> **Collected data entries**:
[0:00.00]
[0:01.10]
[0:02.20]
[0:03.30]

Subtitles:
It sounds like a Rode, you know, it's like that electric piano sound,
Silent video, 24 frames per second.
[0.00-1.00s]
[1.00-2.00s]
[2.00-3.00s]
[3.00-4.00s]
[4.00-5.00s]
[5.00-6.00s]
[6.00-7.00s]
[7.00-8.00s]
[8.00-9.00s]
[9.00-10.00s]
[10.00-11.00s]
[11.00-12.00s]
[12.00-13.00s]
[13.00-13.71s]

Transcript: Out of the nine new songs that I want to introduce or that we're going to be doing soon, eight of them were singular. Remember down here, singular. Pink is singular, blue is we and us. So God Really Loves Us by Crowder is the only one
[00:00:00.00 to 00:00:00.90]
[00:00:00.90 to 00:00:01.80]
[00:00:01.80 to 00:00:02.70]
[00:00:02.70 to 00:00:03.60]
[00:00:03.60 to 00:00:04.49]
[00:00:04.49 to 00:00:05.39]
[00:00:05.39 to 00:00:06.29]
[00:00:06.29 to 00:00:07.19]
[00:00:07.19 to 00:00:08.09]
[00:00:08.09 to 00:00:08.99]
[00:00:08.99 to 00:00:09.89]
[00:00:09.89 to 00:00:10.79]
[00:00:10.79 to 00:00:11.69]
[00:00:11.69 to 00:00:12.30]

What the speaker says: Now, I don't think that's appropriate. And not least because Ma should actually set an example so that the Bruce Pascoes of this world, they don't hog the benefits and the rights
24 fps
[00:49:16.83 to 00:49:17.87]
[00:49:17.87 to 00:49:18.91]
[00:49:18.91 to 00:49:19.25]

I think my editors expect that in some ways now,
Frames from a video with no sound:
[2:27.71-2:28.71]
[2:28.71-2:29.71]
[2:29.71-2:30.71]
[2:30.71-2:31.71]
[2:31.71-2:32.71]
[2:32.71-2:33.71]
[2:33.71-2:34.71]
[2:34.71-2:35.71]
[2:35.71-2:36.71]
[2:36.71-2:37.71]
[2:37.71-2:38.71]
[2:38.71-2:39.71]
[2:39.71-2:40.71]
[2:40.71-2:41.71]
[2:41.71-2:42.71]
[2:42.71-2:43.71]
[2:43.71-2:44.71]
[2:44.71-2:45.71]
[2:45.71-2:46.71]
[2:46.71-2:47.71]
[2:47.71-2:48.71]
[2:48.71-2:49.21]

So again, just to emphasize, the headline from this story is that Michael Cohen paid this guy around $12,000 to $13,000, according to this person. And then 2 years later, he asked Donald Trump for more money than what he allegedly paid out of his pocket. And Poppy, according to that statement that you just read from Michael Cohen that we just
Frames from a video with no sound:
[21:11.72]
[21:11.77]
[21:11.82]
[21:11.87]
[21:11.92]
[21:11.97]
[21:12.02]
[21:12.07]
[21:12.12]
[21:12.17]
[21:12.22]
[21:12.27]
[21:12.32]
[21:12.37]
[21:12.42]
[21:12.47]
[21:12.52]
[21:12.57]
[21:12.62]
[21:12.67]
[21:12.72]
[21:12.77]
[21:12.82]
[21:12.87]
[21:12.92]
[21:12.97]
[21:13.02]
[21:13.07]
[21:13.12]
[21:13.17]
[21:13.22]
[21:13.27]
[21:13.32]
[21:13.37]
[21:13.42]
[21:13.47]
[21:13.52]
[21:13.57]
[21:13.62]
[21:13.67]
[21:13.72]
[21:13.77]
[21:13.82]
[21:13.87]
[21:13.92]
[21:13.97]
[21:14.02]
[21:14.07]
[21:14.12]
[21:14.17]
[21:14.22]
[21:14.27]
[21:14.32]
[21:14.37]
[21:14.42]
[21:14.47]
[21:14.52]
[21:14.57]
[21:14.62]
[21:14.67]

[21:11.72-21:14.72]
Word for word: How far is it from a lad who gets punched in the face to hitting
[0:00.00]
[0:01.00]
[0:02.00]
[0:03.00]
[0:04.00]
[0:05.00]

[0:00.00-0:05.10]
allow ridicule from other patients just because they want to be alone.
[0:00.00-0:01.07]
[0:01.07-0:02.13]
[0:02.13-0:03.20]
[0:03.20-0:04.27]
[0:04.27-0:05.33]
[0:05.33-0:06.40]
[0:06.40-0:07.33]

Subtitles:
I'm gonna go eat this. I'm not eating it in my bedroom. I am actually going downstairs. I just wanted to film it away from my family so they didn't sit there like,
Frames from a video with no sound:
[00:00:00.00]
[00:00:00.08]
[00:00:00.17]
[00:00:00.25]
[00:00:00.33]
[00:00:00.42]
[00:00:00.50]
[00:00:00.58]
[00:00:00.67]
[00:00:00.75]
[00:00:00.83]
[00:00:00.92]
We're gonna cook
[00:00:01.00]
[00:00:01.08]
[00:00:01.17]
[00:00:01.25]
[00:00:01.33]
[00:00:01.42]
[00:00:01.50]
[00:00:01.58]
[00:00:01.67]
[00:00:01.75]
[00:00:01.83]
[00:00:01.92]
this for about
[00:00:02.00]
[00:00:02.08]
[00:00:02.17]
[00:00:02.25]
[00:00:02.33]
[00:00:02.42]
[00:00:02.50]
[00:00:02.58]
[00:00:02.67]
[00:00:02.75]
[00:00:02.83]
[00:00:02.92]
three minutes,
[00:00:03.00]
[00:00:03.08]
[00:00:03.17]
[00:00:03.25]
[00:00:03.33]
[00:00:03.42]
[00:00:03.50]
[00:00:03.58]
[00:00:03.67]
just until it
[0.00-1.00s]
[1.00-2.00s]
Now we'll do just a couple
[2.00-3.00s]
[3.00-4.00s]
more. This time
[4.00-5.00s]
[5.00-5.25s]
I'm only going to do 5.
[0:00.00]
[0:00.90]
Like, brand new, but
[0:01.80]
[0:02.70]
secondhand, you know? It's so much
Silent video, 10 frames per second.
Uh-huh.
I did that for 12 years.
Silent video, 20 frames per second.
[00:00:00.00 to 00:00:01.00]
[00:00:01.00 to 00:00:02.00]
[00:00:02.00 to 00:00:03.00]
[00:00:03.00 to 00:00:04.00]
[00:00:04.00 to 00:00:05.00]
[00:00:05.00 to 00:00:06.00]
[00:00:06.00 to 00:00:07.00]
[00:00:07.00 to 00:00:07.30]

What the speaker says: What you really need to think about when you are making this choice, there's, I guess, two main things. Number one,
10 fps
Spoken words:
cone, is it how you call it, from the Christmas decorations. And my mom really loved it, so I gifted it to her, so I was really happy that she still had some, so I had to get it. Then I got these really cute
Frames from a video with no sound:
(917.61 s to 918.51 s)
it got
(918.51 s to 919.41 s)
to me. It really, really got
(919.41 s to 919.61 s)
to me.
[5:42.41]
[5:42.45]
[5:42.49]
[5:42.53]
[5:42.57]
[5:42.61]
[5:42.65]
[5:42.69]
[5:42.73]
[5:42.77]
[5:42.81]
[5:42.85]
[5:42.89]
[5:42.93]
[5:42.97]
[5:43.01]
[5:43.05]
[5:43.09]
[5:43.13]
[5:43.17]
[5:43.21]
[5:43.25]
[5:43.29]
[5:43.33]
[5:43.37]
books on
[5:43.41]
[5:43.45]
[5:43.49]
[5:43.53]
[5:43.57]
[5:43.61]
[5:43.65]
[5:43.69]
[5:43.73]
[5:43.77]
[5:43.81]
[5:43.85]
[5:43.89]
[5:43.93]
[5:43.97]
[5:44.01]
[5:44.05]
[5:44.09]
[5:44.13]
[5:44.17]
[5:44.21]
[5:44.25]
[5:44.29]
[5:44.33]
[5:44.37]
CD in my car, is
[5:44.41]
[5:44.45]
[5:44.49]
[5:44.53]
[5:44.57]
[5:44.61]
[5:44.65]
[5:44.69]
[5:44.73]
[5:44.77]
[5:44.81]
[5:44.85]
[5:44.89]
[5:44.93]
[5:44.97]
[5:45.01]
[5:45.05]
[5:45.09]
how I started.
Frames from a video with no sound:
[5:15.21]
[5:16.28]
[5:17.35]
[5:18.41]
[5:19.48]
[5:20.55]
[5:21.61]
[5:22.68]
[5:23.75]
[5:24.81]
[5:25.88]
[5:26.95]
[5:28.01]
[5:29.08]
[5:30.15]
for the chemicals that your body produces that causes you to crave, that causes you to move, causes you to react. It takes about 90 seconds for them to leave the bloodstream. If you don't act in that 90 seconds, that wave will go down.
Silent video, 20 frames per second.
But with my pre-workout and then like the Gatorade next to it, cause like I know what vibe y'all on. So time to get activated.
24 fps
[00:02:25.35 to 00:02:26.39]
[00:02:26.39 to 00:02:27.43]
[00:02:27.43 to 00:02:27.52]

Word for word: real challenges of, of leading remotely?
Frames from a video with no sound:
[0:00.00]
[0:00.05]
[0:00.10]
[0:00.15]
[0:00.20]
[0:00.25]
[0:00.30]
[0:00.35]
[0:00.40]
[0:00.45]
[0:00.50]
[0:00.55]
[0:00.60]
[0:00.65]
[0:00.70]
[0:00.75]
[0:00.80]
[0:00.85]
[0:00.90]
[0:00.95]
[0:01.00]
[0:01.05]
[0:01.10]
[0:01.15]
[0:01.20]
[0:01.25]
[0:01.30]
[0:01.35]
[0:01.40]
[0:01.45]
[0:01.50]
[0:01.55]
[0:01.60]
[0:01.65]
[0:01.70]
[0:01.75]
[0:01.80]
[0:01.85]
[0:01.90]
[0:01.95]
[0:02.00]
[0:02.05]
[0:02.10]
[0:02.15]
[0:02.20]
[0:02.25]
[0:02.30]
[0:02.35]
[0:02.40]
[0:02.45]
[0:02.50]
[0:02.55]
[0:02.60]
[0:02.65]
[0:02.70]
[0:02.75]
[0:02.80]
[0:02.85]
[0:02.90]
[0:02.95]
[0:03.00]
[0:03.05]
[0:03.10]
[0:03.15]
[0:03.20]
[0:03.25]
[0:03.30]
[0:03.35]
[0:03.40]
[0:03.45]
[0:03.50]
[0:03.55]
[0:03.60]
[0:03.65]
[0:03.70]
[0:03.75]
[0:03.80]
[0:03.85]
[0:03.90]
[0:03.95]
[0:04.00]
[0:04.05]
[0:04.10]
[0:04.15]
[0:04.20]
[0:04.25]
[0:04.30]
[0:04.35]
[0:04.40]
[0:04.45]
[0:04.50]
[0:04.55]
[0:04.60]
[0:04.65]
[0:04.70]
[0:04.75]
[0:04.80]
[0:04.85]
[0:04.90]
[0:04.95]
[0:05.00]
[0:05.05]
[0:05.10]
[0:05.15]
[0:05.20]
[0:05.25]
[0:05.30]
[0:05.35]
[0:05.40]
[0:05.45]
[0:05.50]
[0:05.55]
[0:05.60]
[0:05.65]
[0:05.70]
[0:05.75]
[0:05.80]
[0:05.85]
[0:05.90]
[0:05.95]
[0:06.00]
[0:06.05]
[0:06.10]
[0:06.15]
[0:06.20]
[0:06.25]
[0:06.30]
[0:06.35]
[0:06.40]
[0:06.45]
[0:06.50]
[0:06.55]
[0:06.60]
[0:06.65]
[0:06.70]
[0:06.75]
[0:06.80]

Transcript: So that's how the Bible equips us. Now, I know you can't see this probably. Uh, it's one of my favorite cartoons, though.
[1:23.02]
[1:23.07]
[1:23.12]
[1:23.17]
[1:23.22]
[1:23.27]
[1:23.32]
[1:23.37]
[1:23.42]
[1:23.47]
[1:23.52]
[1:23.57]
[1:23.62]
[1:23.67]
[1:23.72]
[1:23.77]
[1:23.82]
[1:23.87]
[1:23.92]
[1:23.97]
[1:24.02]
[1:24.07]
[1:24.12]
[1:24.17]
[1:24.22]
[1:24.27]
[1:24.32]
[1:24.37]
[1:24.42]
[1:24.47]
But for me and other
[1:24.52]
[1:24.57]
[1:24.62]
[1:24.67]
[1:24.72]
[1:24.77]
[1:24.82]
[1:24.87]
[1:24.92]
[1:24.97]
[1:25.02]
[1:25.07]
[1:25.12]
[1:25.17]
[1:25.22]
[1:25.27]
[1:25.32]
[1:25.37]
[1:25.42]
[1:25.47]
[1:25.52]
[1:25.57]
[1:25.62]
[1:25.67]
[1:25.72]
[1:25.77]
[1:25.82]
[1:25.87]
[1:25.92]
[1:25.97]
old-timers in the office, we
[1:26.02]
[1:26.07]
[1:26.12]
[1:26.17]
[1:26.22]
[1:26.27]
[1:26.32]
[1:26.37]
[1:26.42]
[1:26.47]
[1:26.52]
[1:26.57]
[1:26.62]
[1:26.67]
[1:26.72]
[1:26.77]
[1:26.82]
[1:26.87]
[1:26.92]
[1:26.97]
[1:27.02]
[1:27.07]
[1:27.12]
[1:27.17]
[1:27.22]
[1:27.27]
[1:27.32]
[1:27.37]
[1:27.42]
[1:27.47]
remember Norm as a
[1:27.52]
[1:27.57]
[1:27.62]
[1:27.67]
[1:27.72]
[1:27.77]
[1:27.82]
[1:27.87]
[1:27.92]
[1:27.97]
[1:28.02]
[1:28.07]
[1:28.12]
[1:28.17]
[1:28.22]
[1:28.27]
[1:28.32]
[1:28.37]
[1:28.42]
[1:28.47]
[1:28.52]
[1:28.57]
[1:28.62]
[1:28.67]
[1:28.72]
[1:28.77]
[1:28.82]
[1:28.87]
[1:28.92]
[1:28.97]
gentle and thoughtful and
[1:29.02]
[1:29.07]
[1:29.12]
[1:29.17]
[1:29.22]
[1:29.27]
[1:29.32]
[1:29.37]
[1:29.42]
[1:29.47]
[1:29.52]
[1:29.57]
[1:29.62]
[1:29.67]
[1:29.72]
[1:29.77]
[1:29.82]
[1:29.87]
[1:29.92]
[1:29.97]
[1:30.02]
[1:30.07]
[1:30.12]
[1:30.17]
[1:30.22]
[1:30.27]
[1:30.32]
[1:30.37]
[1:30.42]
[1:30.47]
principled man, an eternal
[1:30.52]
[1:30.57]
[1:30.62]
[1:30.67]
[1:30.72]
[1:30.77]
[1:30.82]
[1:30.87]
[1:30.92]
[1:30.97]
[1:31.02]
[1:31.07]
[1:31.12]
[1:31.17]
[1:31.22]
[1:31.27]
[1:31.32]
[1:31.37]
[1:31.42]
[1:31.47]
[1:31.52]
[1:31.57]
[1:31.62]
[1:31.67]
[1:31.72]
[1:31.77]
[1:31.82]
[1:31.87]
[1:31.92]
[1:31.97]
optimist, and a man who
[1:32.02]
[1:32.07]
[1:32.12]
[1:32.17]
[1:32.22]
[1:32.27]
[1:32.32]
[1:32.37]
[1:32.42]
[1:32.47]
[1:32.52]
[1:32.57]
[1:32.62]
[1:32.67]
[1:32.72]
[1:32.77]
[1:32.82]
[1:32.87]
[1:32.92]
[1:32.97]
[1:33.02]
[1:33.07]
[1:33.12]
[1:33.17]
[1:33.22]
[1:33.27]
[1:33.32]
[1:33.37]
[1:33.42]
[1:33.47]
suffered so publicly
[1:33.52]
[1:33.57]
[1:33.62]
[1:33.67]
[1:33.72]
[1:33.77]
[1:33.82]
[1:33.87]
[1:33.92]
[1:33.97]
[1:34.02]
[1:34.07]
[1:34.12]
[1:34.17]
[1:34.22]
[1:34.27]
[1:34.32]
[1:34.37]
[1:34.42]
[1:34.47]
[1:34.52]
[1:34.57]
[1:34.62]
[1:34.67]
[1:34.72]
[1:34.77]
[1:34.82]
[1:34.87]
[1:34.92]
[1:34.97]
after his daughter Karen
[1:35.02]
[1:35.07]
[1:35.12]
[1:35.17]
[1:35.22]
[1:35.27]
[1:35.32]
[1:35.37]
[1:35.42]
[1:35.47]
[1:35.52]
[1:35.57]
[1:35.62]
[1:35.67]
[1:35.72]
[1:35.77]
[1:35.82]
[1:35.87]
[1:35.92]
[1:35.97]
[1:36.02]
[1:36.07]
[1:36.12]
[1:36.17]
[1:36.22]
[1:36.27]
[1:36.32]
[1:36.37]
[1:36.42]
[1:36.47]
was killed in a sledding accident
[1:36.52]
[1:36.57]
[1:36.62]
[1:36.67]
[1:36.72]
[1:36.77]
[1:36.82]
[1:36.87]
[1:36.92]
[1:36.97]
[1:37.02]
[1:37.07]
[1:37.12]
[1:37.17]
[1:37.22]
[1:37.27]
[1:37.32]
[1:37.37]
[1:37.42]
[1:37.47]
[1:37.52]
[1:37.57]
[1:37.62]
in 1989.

> **INSTRUCTIONS TO FOLLOW**: Reproduce the records above line by line, without any change, up to and including the line that holds "[2:36.71-2:37.71]".

> **SOLVED EXERCISE**:
[0:00.00]
[0:01.10]
[0:02.20]
[0:03.30]

Subtitles:
It sounds like a Rode, you know, it's like that electric piano sound,
Silent video, 24 frames per second.
[0.00-1.00s]
[1.00-2.00s]
[2.00-3.00s]
[3.00-4.00s]
[4.00-5.00s]
[5.00-6.00s]
[6.00-7.00s]
[7.00-8.00s]
[8.00-9.00s]
[9.00-10.00s]
[10.00-11.00s]
[11.00-12.00s]
[12.00-13.00s]
[13.00-13.71s]

Transcript: Out of the nine new songs that I want to introduce or that we're going to be doing soon, eight of them were singular. Remember down here, singular. Pink is singular, blue is we and us. So God Really Loves Us by Crowder is the only one
[00:00:00.00 to 00:00:00.90]
[00:00:00.90 to 00:00:01.80]
[00:00:01.80 to 00:00:02.70]
[00:00:02.70 to 00:00:03.60]
[00:00:03.60 to 00:00:04.49]
[00:00:04.49 to 00:00:05.39]
[00:00:05.39 to 00:00:06.29]
[00:00:06.29 to 00:00:07.19]
[00:00:07.19 to 00:00:08.09]
[00:00:08.09 to 00:00:08.99]
[00:00:08.99 to 00:00:09.89]
[00:00:09.89 to 00:00:10.79]
[00:00:10.79 to 00:00:11.69]
[00:00:11.69 to 00:00:12.30]

What the speaker says: Now, I don't think that's appropriate. And not least because Ma should actually set an example so that the Bruce Pascoes of this world, they don't hog the benefits and the rights
24 fps
[00:49:16.83 to 00:49:17.87]
[00:49:17.87 to 00:49:18.91]
[00:49:18.91 to 00:49:19.25]

I think my editors expect that in some ways now,
Frames from a video with no sound:
[2:27.71-2:28.71]
[2:28.71-2:29.71]
[2:29.71-2:30.71]
[2:30.71-2:31.71]
[2:31.71-2:32.71]
[2:32.71-2:33.71]
[2:33.71-2:34.71]
[2:34.71-2:35.71]
[2:35.71-2:36.71]
[2:36.71-2:37.71]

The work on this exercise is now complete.